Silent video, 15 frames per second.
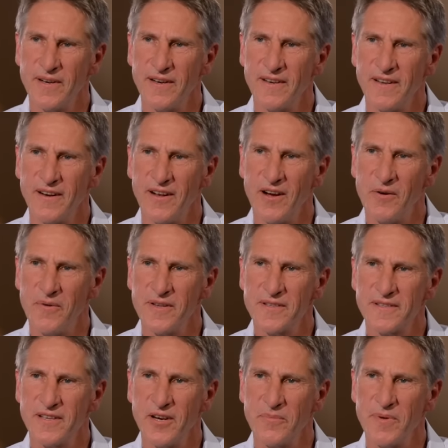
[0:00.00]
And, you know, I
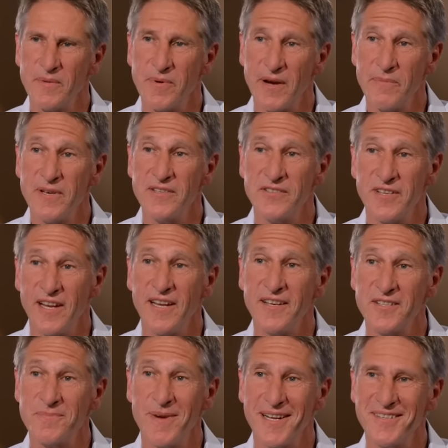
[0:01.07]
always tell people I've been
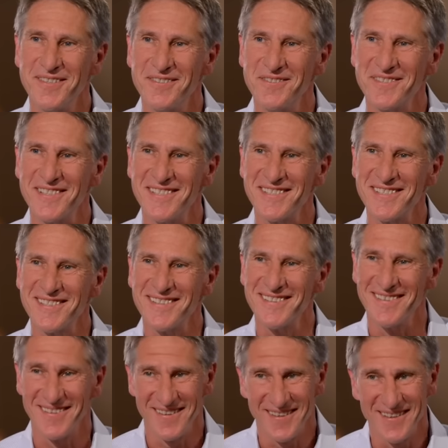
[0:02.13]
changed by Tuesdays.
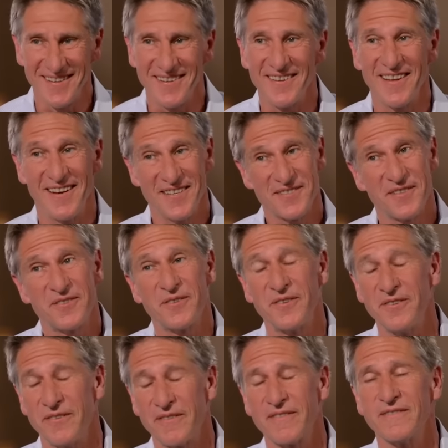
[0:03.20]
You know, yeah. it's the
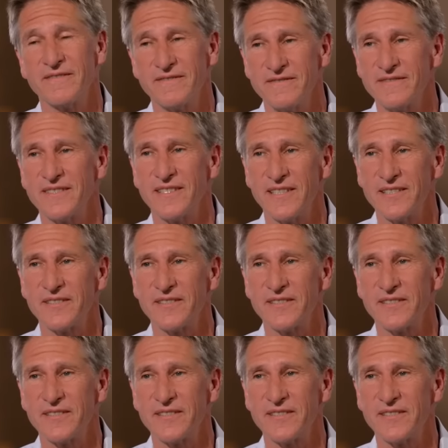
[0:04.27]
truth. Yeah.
━━━━━━━━
Task instructions
The goal is an exact reprint of the entries, leaving out the pictures.

Finished exercise
Silent video, 15 frames per second.
[0:00.00]
And, you know, I
[0:01.07]
always tell people I've been
[0:02.13]
changed by Tuesdays.
[0:03.20]
You know, yeah. it's the
[0:04.27]
truth. Yeah.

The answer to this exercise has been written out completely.